__The task__. In the entries that follow, the lines from the line containing "[00:00:03.80]" up to and including the line containing "[00:00:07.27]" must be copied exactly, with pictures omitted.

Start of Material provided

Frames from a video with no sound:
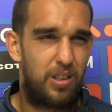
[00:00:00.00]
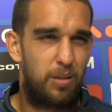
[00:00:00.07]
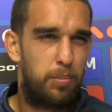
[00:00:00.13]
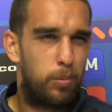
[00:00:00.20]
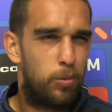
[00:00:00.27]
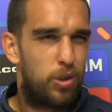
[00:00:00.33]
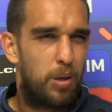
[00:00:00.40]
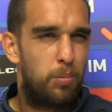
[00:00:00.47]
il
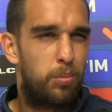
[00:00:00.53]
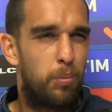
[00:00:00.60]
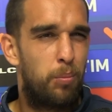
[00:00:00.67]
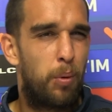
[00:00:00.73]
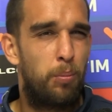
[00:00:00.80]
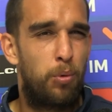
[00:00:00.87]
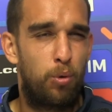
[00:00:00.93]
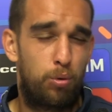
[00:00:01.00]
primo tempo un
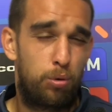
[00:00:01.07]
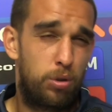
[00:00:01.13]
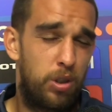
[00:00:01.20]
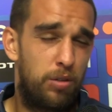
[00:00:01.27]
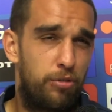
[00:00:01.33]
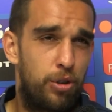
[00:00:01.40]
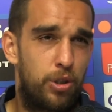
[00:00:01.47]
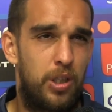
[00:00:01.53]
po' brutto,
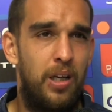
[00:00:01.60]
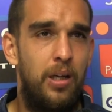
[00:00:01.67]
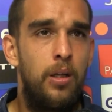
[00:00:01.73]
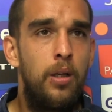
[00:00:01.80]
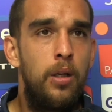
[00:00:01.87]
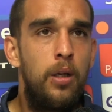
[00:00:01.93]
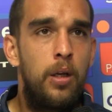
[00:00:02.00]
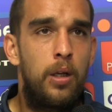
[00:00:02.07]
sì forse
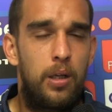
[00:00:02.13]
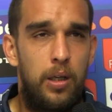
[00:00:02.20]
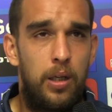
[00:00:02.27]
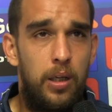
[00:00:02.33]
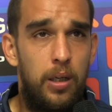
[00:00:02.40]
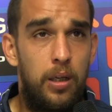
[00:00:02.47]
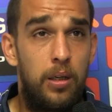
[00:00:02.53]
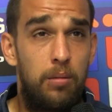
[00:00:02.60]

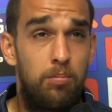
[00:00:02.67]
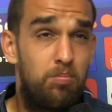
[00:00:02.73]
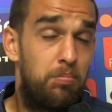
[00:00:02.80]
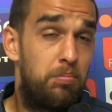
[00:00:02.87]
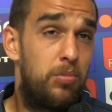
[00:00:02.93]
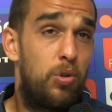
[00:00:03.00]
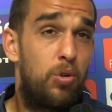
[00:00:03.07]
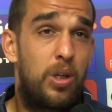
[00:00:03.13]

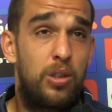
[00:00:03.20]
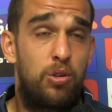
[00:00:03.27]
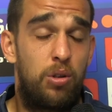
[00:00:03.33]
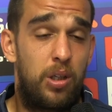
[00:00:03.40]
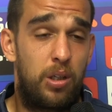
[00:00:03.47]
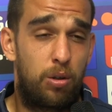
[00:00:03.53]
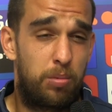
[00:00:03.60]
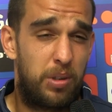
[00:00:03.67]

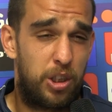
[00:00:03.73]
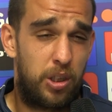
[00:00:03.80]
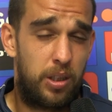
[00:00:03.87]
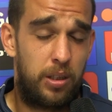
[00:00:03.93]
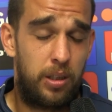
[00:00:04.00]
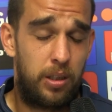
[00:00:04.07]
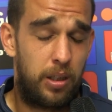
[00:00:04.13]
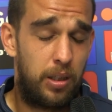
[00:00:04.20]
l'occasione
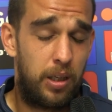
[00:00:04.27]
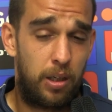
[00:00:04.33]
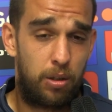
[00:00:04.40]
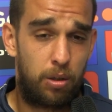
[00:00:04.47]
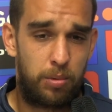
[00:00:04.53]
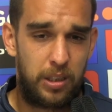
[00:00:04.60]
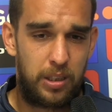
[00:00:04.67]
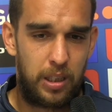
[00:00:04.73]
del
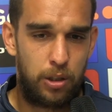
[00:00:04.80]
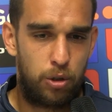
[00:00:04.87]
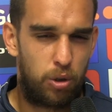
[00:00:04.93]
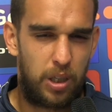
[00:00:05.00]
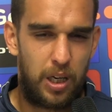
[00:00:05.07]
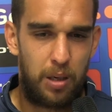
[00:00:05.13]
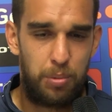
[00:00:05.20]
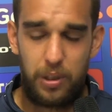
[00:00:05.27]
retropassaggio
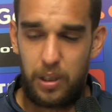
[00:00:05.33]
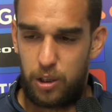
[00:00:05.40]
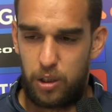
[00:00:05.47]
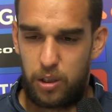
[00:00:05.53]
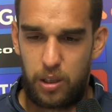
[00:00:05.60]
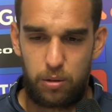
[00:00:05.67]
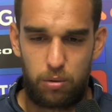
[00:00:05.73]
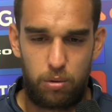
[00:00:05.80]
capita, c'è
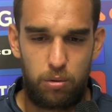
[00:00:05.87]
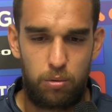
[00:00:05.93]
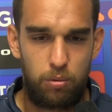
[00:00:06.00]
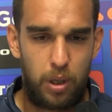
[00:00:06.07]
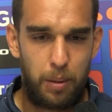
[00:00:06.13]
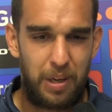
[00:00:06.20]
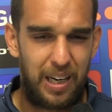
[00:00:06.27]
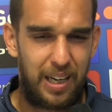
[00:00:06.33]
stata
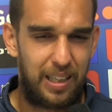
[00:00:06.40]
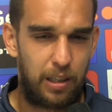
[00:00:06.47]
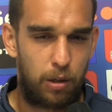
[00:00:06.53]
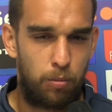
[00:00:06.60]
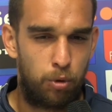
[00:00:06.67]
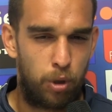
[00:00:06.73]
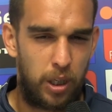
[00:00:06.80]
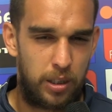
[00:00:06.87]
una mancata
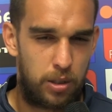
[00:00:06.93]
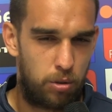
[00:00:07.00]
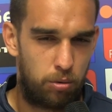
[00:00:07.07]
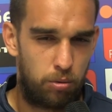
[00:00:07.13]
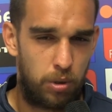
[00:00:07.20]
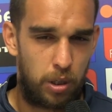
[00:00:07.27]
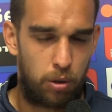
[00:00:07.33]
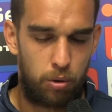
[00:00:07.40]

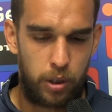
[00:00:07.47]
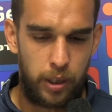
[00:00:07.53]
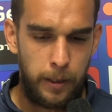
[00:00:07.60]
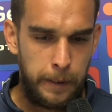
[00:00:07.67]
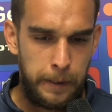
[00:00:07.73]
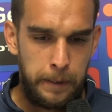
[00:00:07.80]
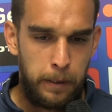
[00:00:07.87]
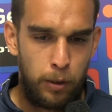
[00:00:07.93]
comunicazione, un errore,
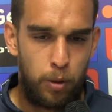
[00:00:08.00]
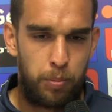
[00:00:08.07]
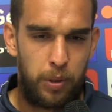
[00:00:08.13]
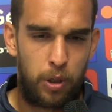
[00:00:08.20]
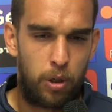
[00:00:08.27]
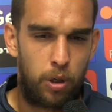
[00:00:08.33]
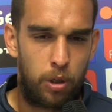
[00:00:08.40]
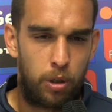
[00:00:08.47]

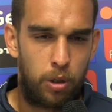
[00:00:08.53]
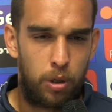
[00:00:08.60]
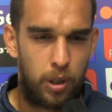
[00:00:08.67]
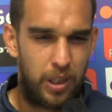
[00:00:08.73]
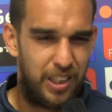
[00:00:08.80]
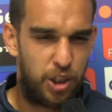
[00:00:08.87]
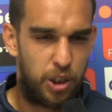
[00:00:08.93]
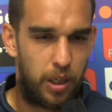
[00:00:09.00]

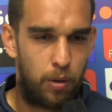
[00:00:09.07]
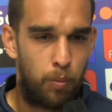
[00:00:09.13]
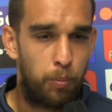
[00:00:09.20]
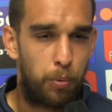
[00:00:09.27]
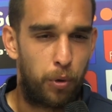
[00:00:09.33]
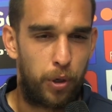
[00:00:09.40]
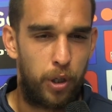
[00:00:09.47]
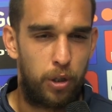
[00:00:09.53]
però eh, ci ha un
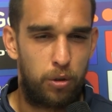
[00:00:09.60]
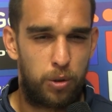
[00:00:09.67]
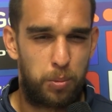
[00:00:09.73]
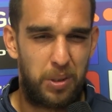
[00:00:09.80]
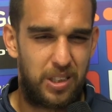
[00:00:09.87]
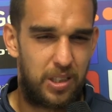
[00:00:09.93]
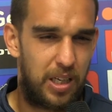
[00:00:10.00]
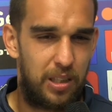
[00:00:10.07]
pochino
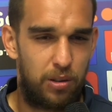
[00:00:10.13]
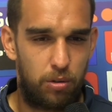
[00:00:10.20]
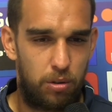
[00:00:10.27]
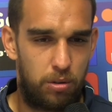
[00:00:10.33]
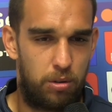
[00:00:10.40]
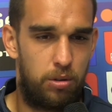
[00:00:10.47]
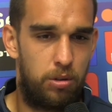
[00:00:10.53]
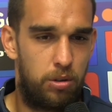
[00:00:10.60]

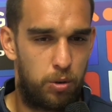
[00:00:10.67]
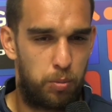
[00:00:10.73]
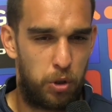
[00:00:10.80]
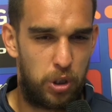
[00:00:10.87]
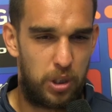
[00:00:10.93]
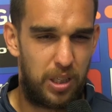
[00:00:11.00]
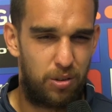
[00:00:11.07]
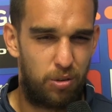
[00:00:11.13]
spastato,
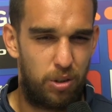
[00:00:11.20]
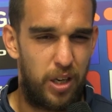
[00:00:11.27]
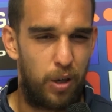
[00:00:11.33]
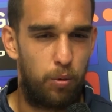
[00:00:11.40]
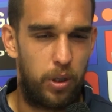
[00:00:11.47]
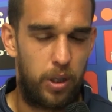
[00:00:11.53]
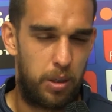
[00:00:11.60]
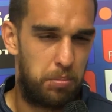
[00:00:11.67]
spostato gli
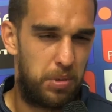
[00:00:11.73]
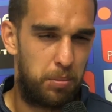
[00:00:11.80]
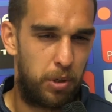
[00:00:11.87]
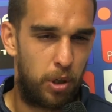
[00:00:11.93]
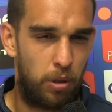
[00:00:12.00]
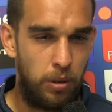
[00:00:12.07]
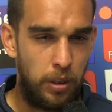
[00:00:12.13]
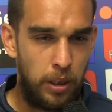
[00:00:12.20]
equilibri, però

End of Material provided
Start of Material provided

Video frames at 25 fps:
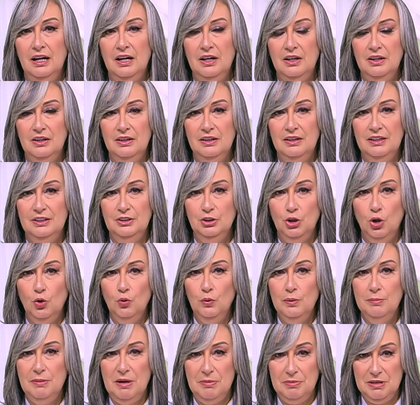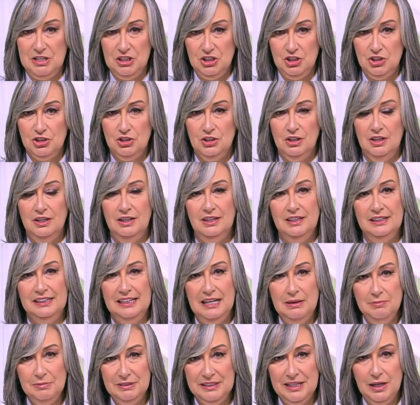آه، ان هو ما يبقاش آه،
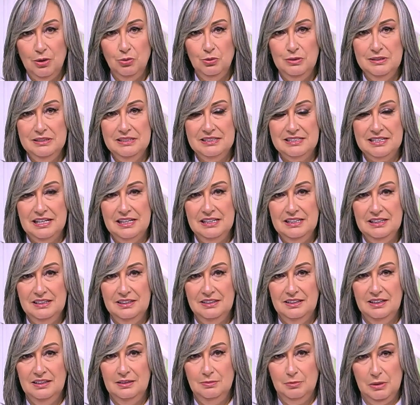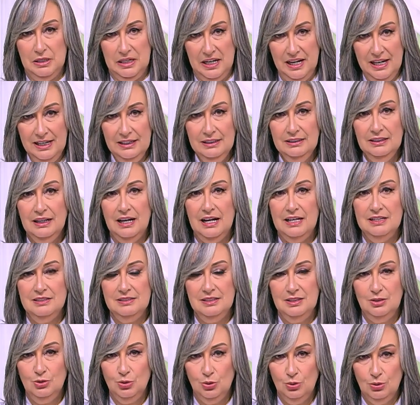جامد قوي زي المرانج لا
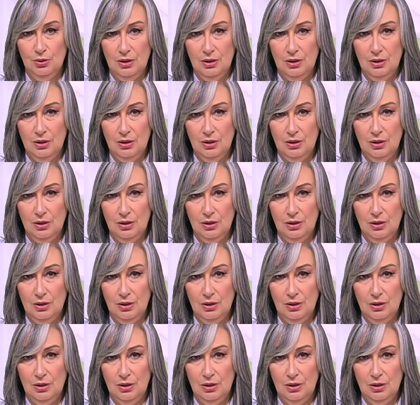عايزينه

End of Material provided

__Answer area__.
[00:00:03.80]
[00:00:03.87]
[00:00:03.93]
[00:00:04.00]
[00:00:04.07]
[00:00:04.13]
[00:00:04.20]
l'occasione
[00:00:04.27]
[00:00:04.33]
[00:00:04.40]
[00:00:04.47]
[00:00:04.53]
[00:00:04.60]
[00:00:04.67]
[00:00:04.73]
del
[00:00:04.80]
[00:00:04.87]
[00:00:04.93]
[00:00:05.00]
[00:00:05.07]
[00:00:05.13]
[00:00:05.20]
[00:00:05.27]
retropassaggio
[00:00:05.33]
[00:00:05.40]
[00:00:05.47]
[00:00:05.53]
[00:00:05.60]
[00:00:05.67]
[00:00:05.73]
[00:00:05.80]
capita, c'è
[00:00:05.87]
[00:00:05.93]
[00:00:06.00]
[00:00:06.07]
[00:00:06.13]
[00:00:06.20]
[00:00:06.27]
[00:00:06.33]
stata
[00:00:06.40]
[00:00:06.47]
[00:00:06.53]
[00:00:06.60]
[00:00:06.67]
[00:00:06.73]
[00:00:06.80]
[00:00:06.87]
una mancata
[00:00:06.93]
[00:00:07.00]
[00:00:07.07]
[00:00:07.13]
[00:00:07.20]
[00:00:07.27]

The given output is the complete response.